Wednesday, December 28, 2016

Interactive Data: Web Notebooks

Data Newsletter - O'Reilly Media

"...Notebooks and workflow tools will continue to evolve.
Jupyter Notebook is widely used by data scientists because it offers a rich architecture of elements that can be used and recomposed for a broad range of problems, including data cleaning and transformation, numerical simulation, statistical modeling, and machine learning. (O’Reilly uses Jupyter Notebook as the basis for Oriole Interactive Tutorials, for example.) It’s useful for data teams because you can create and share documents that contain live code, equations, visualizations, and explanatory text. And by connecting Jupyter to Spark, you can write Python code with Spark from an easy-to-use interface instead of using the Linux command line or Spark shell.

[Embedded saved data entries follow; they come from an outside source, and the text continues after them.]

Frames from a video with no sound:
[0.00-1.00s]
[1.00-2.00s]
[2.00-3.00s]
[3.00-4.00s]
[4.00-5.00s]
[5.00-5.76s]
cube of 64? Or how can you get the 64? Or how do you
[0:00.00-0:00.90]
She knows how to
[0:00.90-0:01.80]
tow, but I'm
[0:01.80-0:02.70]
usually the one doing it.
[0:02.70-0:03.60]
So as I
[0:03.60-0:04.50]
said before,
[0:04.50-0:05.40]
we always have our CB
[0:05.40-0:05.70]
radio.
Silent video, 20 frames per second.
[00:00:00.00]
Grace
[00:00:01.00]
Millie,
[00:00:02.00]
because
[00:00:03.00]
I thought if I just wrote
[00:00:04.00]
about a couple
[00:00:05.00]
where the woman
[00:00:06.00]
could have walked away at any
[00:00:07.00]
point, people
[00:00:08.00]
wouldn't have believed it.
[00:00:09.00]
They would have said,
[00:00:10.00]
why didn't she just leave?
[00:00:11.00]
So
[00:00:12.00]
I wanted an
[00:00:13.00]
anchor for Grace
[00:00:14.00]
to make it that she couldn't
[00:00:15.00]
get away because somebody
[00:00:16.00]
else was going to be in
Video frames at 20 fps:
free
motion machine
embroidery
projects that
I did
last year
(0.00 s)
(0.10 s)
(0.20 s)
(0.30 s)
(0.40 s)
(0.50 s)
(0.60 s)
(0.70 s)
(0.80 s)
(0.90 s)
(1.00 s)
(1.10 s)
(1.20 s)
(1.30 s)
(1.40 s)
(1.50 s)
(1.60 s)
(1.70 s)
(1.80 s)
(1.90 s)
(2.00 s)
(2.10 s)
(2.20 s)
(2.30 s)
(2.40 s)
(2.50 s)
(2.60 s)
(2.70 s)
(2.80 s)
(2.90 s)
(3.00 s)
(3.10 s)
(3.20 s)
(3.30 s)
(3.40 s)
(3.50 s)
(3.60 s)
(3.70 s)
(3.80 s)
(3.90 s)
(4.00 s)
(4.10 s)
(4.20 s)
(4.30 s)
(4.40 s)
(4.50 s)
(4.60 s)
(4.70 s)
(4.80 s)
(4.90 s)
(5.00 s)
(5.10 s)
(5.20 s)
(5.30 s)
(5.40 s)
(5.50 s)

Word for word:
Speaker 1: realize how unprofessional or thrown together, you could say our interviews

Data professionals continue to use a variety tools. Beaker notebooks support many programming languages, and there are now multiple notebooks that target the Spark community (Spark Notebook, Apache Zeppelin, and Databricks Cloud). However, not all data professionals are using notebooks: they aren't suited for managing complex data pipelines—workflow tools are better suited for that. And data engineers favor tools used by software developers. With deep learning and other new techniques entering the data science and big data communities, we anticipate that existing tools will evolve even more."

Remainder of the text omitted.